Gestão Temer cria condições necessárias para crescimento e emprego

Foto:Reprodução
Com o governo Michel Temer, a economia brasileira foi reorganizada e voltou a dar os resultados esperados pela sociedade. No início do ano, pela primeira vez depois de oito trimestres de quedas consecutivas, o País voltou a crescer. As medidas adotadas em pouco mais de um ano de gestão levaram à retomada do emprego, valorização das empresas na bolsa, queda da inflação e aumento da confiança de investidores, empresários e das famílias.

O presidente da República, em artigo publicado recentemente em jornais brasileiros, afirmou que “o Brasil não pode parar”. Para dar continuidade a esses avanços, o governo tem adotado medidas microeconômicas que facilitam a vida de empresários e consumidores. Além disso, enviou para o Congresso uma proposta de reforma da Previdência e outra de modernização trabalhista.

Frente a todas essas mudanças, termômetros importantes para a economia sinalizam melhorias significativas desde o início da gestão Temer. Em fevereiro de 2016, com a desorganização da economia, a inflação chegou a 10,36% no acumulado de 12 meses – um valor muito acima dos limites de tolerância.

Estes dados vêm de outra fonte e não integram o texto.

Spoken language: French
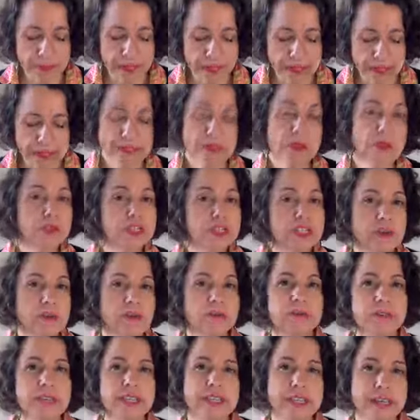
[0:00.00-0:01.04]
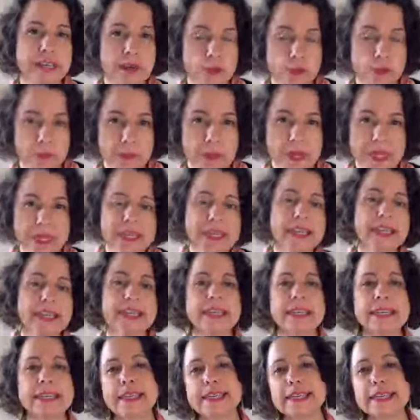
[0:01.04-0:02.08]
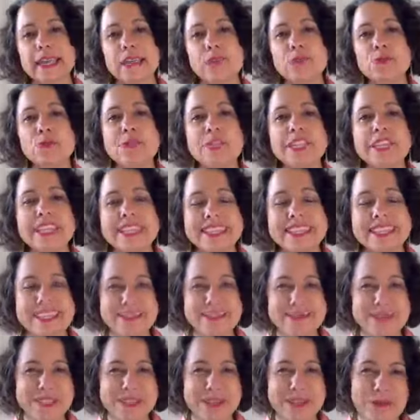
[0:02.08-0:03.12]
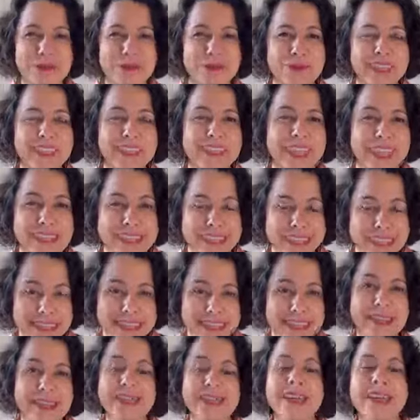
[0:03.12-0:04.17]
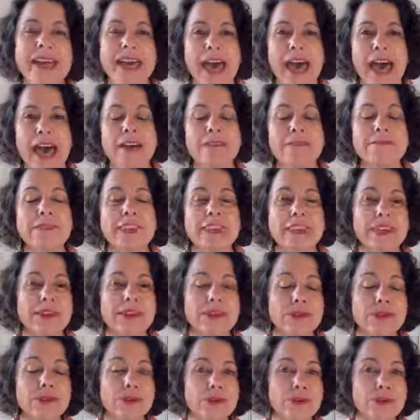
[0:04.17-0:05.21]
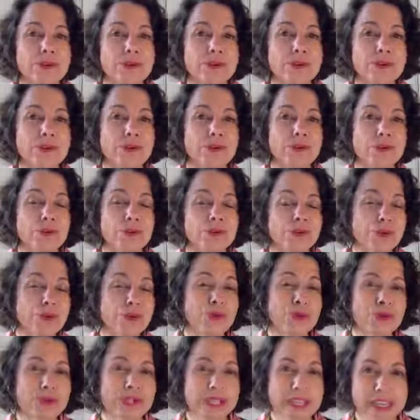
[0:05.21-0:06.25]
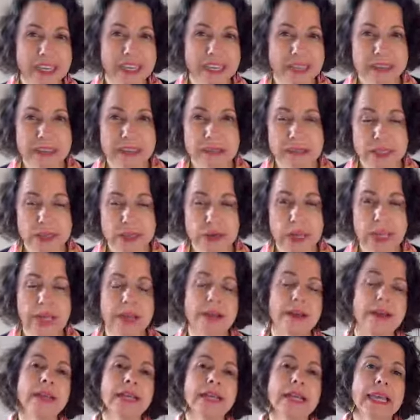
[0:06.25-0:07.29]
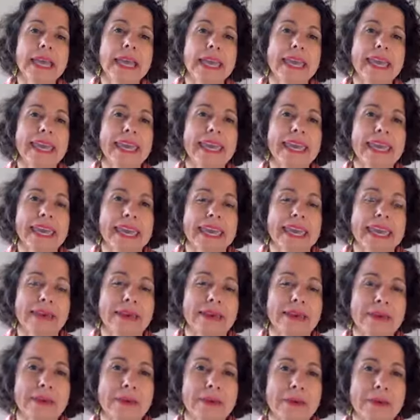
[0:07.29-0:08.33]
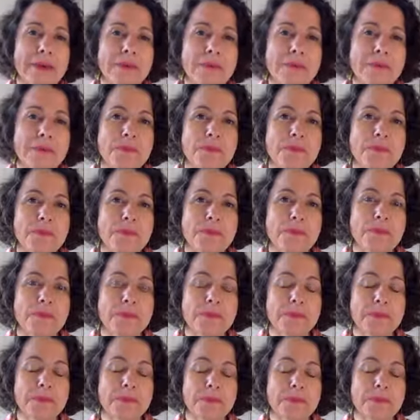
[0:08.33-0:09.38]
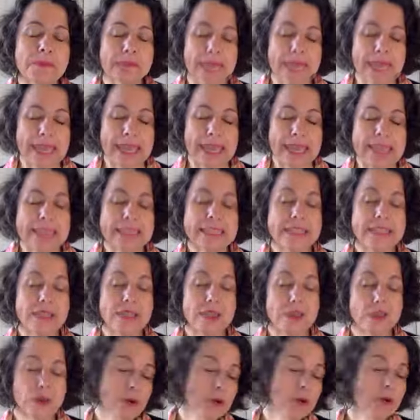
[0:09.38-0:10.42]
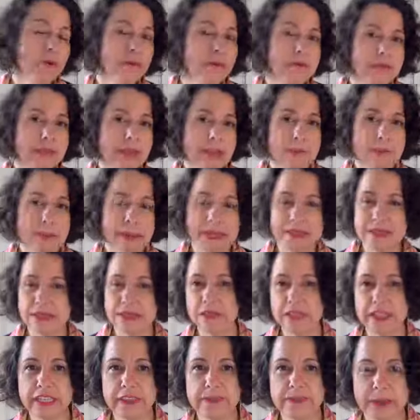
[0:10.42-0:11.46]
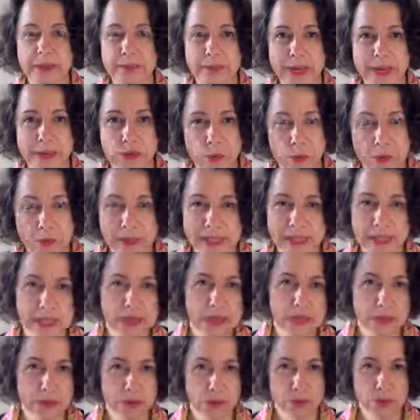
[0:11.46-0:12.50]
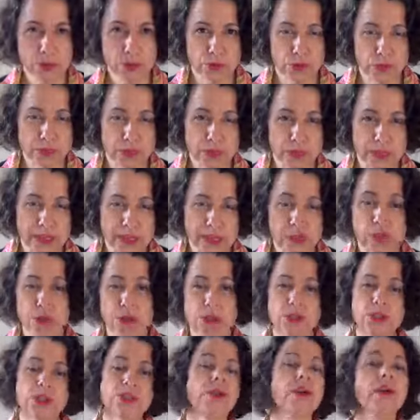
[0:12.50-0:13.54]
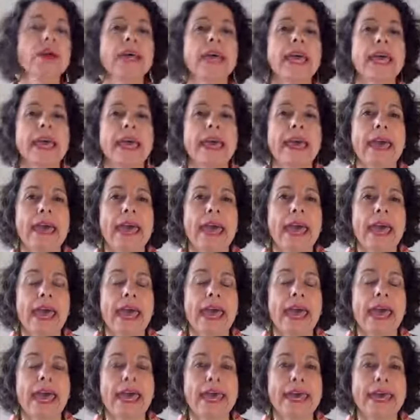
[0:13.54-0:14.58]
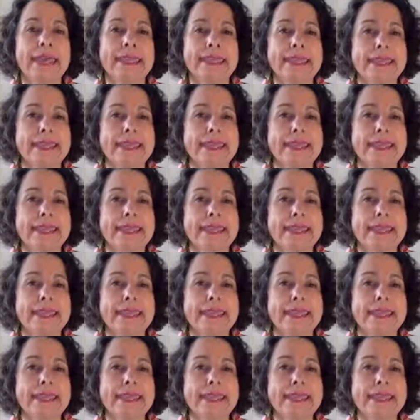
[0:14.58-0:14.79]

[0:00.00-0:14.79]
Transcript: qu'est-ce que j'ai envie d'accomplir, quel objectif j'ai envie d'atteindre avec euh, ce, coaching individuel et euh, est-ce que la personne qui va m'accompagner, le coach ou la coach, est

Depois de ajustes nas contas públicas e de outras medidas, o indicador oficial que mede o custo de vida no Brasil caiu fortemente. Passou dos mais de 10% para 3,60% – o menor valor desde maio de 2007, quando o Índice de Preços ao Consumidor Amplo (IPCA) ficou em 3,18%. Na prática, a queda desse indicador significa mesa mais farta para o consumidor, que ganha também maior capacidade de planejamento de gastos.

Ao mesmo tempo em que conseguiu derrubar a inflação, o governo criou as condições necessárias para que o Banco Central pudesse reduzir os juros básicos da economia (Selic). Com a criação do teto dos gastos, o orçamento público ficou mais organizado e diminuiu a pressão que fazia sobre o custo de vida do brasileiro. Esse cenário abriu espaço para o BC cortar os juros, o que já se reflete em empréstimos e financiamentos com taxas menores para consumidores e empresas.

Aumento de investimentos

As medidas que reorganizaram a economia e reduziram inflação e juros também criaram um ambiente melhor para investimentos. O risco de o País dar um calote em investidores, o chamado Risco Brasil, despencou em um ano de governo Temer. Antes da posse do presidente, esse indicador chegou a bater próximo dos 500 pontos. Nos últimos meses, ele assumiu uma tendência de queda e tem girado ao redor dos 200 pontos.

Na prática, quando a pontuação desse termômetro baixa, significa que um país se tornou mais confiável para investidores estrangeiros. Apenas entre janeiro e maio, com essa maior confiança, o País atraiu US$ 32,4 bilhões em investimentos estrangeiros focados no setor produtivo. Ou seja, é dinheiro com potencial de gerar mais emprego e renda no Brasil. A previsão é que, no consolidado de 2017, US$ 75 bilhões ingressem no País.

Valorização de empresas

Outro termômetro importante, a Bolsa de Valores de São Paulo (BM&FBovespa) mudou de direção depois da posse de Temer. No pior momento, ainda no primeiro trimestre do ano passado, o Ibovespa, principal indicador do mercado brasileiro, chegou a cair para baixo de 38 mil pontos. Desse ponto até a última terça-feira (4), a bolsa subiu em quase 70%.

Somando todas as empresas listadas na bolsa, entre maio de 2016 e maio 2017, período que o governo Temer completou um ano, houve uma forte valorização. Todas juntas, ao fim desses 12 meses, registraram ganho de R$ 509,78 bilhões.